Art. 6: PROMOZIONE DELL'IMMAGINE DELLA REGIONE

1. La Regione Molise programma tutte le strategie volte a pubblicizzare, a livello nazionale ed internazionale, il suo territorio attraverso una serie di interventi:

a) una campagna pubblicitaria realizzata da esperti nel settore mediante l'uso di spots televisivi, annunci ed inserzioni sui principali periodici nazionali ed esteri;

b) l'inserimento nelle principali reti di comunicazione internazionali e nazionali allo scopo di divulgare tempestivamente gli appuntamenti organizzati nella regione;

c) la creazione di un "logo" artistico regionale in grado di caratterizzare immediatamente l'offerta turistica molisana, da utilizzarsi sui gadgets e su ogni tipo di pubblicazione locale;

d) un arricchimento della segnaletica stradale, previo accordo con i responsabili della viabilità, tramite cartelloni di tipo artistico, in grado di guidare i visitatori in direzione dei luoghi meta di pellegrinaggio e dei siti culturali di particolare valenza;

e) la pubblicazione di una guida turistica arricchita ed aggiornata della regione corredata da cartine tematiche riproducenti i più interessanti percorsi storici, culturali e religiosi;

f) la divulgazione dell'offerta turistica, affidata ad esperti del settore, coordinata dai competenti enti locali dagli EPT di Campobasso e di Isernia, e dall'Azienda Autonoma di Soggiorno di Termoli;

g) un'immediata diffusione dei programmi regionali, previsti per il Giubileo del 2000, indirizzati a favore di un turismo scolastico e congressuale.

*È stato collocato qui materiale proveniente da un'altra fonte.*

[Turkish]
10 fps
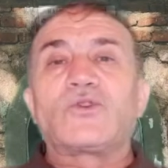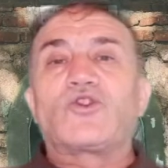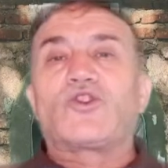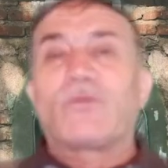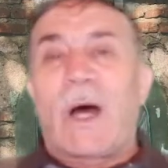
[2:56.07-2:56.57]

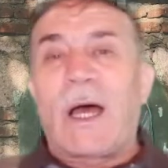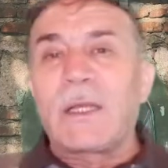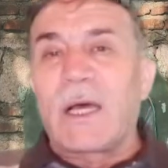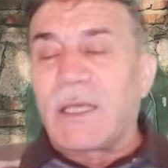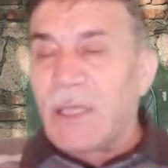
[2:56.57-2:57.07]
Cuma
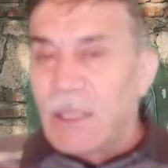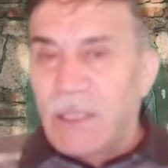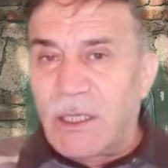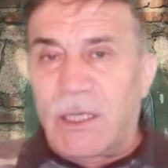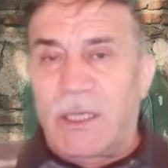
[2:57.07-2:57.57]
ile
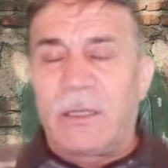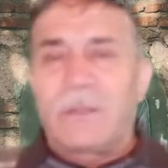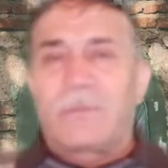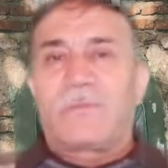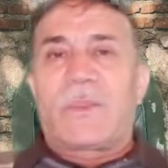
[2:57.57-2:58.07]
ilgili
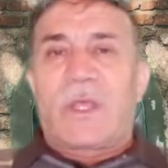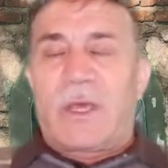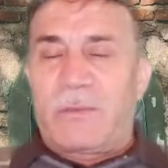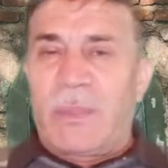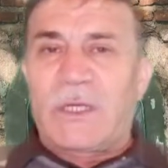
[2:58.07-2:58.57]

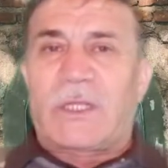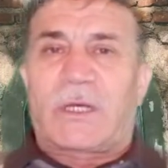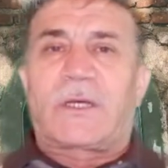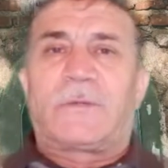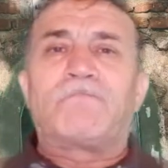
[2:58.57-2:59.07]
e, bir
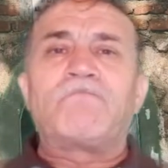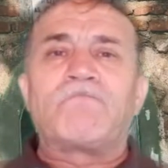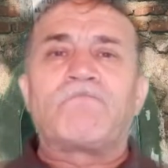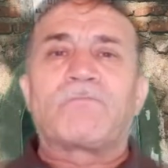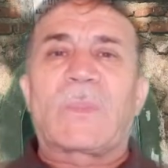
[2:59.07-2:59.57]
takım
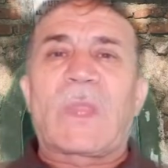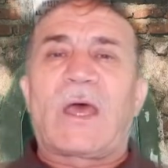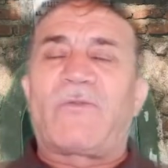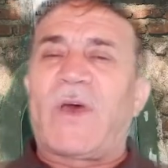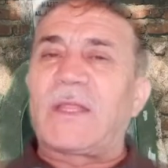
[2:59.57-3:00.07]

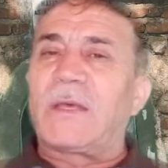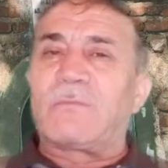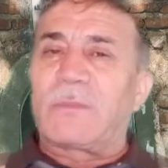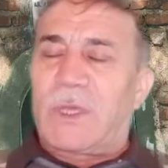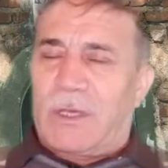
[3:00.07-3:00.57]

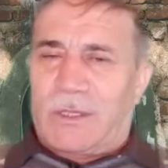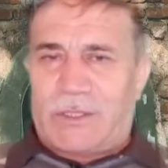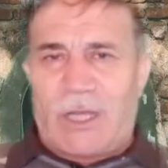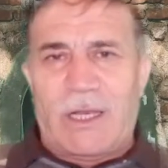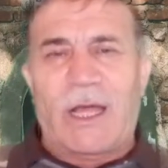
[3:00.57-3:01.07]
efendim e, şeyler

Art. 7: COMITATO TECNICO - SCIENTIFICO

1. La Giunta regionale delibera la creazione di un Comitato tecnico - scientifico, con valore consultivo, per esprimere pareri su tutte le iniziative inerenti la presente legge e sulla loro coordinazione operativa.

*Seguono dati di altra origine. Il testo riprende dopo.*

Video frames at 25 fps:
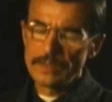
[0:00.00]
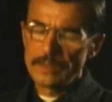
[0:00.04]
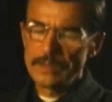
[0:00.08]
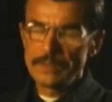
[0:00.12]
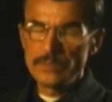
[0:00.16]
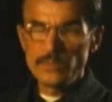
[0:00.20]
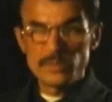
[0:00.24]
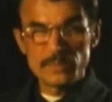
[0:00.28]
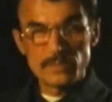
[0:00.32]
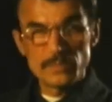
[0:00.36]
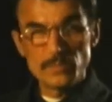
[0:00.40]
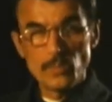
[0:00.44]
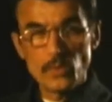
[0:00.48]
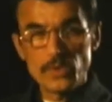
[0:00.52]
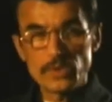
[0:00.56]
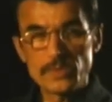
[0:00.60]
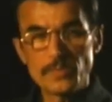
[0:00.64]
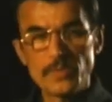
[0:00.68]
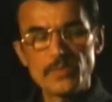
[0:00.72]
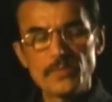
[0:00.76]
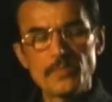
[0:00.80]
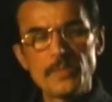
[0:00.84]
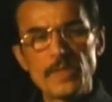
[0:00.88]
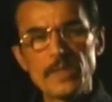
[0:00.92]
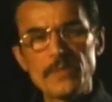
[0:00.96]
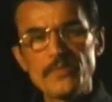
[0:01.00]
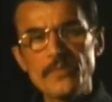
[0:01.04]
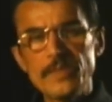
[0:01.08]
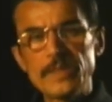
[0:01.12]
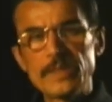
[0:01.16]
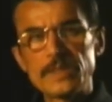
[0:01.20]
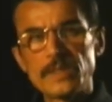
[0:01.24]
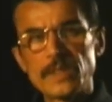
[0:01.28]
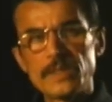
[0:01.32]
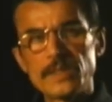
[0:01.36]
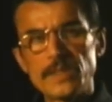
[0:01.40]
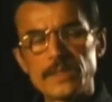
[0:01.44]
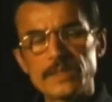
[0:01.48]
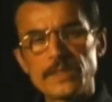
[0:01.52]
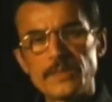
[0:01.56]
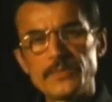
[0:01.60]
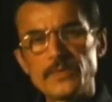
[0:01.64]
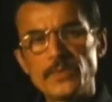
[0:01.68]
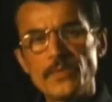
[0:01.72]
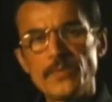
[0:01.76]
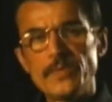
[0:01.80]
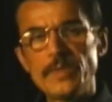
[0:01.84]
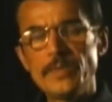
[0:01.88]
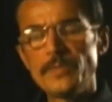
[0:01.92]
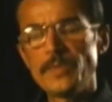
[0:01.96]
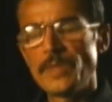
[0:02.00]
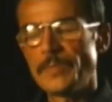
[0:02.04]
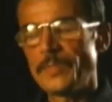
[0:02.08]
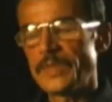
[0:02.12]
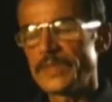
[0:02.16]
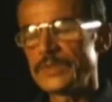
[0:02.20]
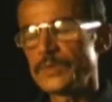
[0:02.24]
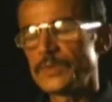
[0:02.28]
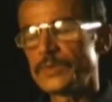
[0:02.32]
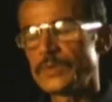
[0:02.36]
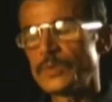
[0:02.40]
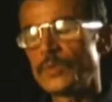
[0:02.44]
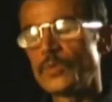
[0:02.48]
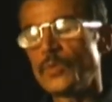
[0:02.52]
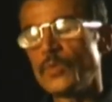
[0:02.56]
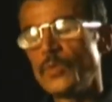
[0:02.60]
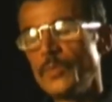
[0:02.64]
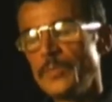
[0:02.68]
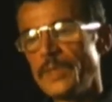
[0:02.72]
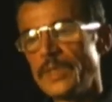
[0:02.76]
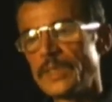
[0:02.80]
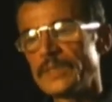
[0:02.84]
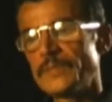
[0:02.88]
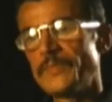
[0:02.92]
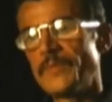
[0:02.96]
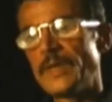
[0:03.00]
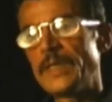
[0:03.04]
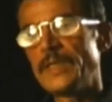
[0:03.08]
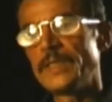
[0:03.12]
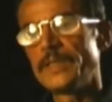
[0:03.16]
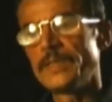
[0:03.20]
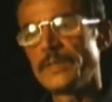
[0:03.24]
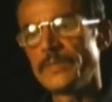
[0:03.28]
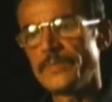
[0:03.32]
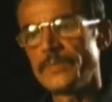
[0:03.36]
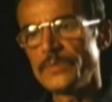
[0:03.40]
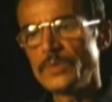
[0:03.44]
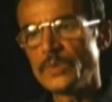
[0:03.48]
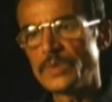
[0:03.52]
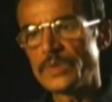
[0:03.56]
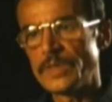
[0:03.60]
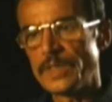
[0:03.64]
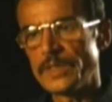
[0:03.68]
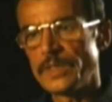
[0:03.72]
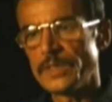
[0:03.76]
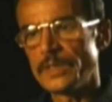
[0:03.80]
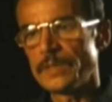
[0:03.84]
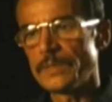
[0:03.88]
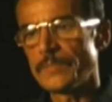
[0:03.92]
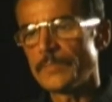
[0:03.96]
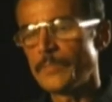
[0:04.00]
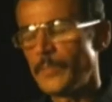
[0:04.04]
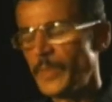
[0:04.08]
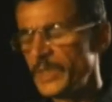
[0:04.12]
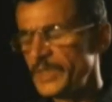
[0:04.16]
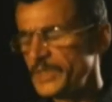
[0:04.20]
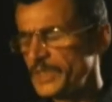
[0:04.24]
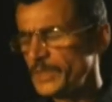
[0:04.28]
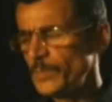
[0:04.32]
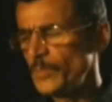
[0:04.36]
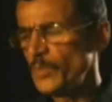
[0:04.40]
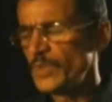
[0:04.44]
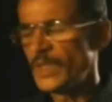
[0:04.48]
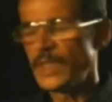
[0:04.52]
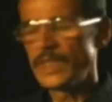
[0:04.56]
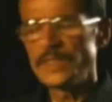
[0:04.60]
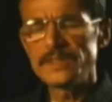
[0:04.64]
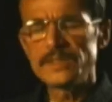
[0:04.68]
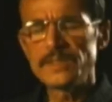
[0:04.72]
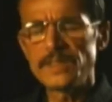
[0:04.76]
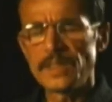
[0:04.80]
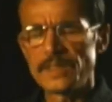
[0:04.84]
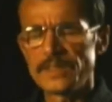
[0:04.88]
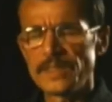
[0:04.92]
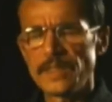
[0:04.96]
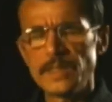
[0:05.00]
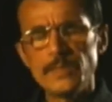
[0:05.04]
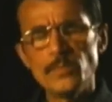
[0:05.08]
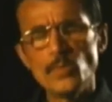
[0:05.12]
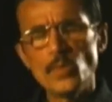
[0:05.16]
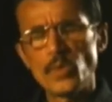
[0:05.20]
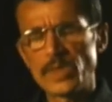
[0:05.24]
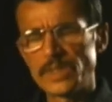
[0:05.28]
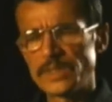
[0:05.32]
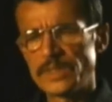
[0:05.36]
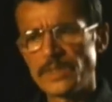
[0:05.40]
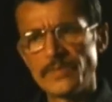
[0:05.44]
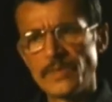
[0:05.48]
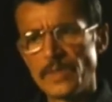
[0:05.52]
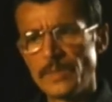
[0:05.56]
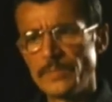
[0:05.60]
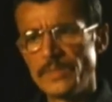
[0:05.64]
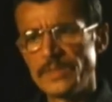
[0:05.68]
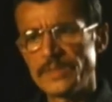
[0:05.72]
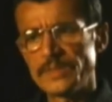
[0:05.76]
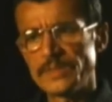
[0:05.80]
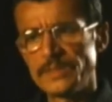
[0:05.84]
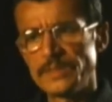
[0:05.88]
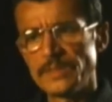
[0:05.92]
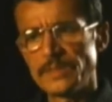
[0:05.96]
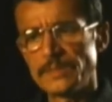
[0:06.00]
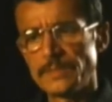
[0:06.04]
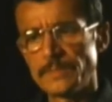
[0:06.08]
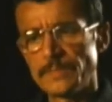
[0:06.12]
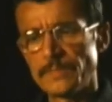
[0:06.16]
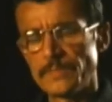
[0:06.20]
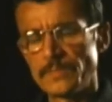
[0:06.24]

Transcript: И вот, может быть, впервые тогда за все время я почувствовал умиротворение внутреннее. Почему? Я не знал, я не мог этого объяснить.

2. Il Comitato tecnico - scientifico è così composto.

1) Presidente della Giunta o Assessore alla Programmazione o suo delegato;

2) il Sovrintendente per i beni A.A.A.S. del Molise o suo delegato;

3) i Presidenti delle due Province;

4) un unico rappresentante delle Associazioni di categoria del Turismo;

5) un esperto di comunicazione pubblicitaria;

6) i membri laici del Comitato Paritetico Regionale;

7) un rappresentante per ogni Diocesi molisana più un rappresentante dell'Abbazia di Montecassino.

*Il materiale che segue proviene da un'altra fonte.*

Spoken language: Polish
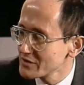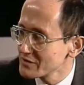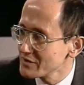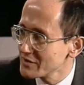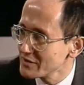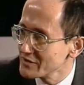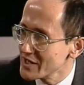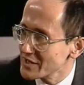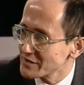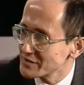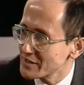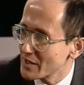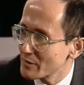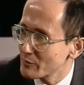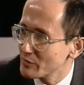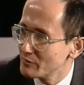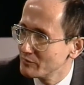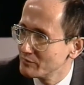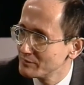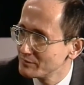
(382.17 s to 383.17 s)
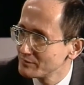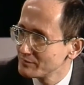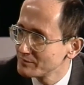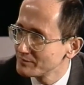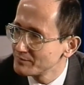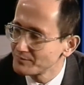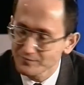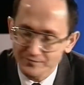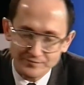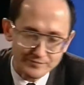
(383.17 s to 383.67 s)
e, nie znam.
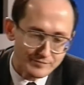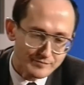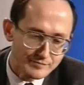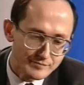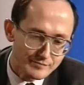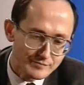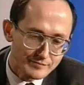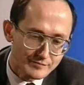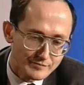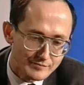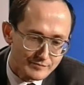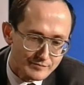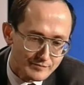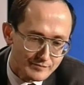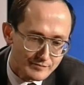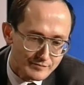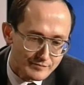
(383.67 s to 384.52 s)
Chciałbym zapytać, w jaki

3. Al Comitato partecipano di diritto gli Assessori dei settori cui la legge si riferisce o loro delegati.

Art. 8: REGOLAMENTO ATTUATIVO

1. La Giunta regionale, per la quantificazione degli incentivi di cui agli articoli precedenti e le modalità di attribuzione con le relative quote di compartecipazione economica per le iniziative degli Enti Locali e per le convenzioni per i privati, entro 30 giorni dalla pubblicazione della presente legge, propone piani attuativi di settore d'intesa con la competente Commissione consiliare.

Art. 9: PROGRAMMA DELLE INIZIATIVE

1. L'Assessorato alla Programmazione, sulla base dei pareri espressi dal Comitato tecnico - scientifico, stila il programma delle iniziative con la collaborazione degli Assessori di settore interessati ed avvia l'iter procedurale.

Art. 10: DISPOSIZIONI FINANZIARIE

1. Gli interventi previsti dalla presente legge che, per ragione di materia, sono finanziabili a norma di specifiche leggi regionali di settore, sono inclusi nei rispettivi piani di riparto dei fondi iscritti negli stati di previsione della spesa per gli esercizi finanziari 1998, 1999 e 2000

2. Agli oneri relativi ad interventi non finanziabili ai sensi del comma 1 si fa fronte con legge di bilancio o con successiva legge di variazione del bilancio mediante istituzione di apposito capitolo di spesa.

Art. 11: DURATA DELLA LEGGE

1. Gli effetti della presente legge, che entra in vigore il giorno successivo a quello della sua pubblicazione sul B.U.R.M., hanno validità fino al 31 dicembre 2000.

La presente legge sarà pubblicata nel Bollettino Ufficiale della Regione. E' fatto obbligo a chiunque spetti di osservarla e farla osservare come legge della Regione Molise.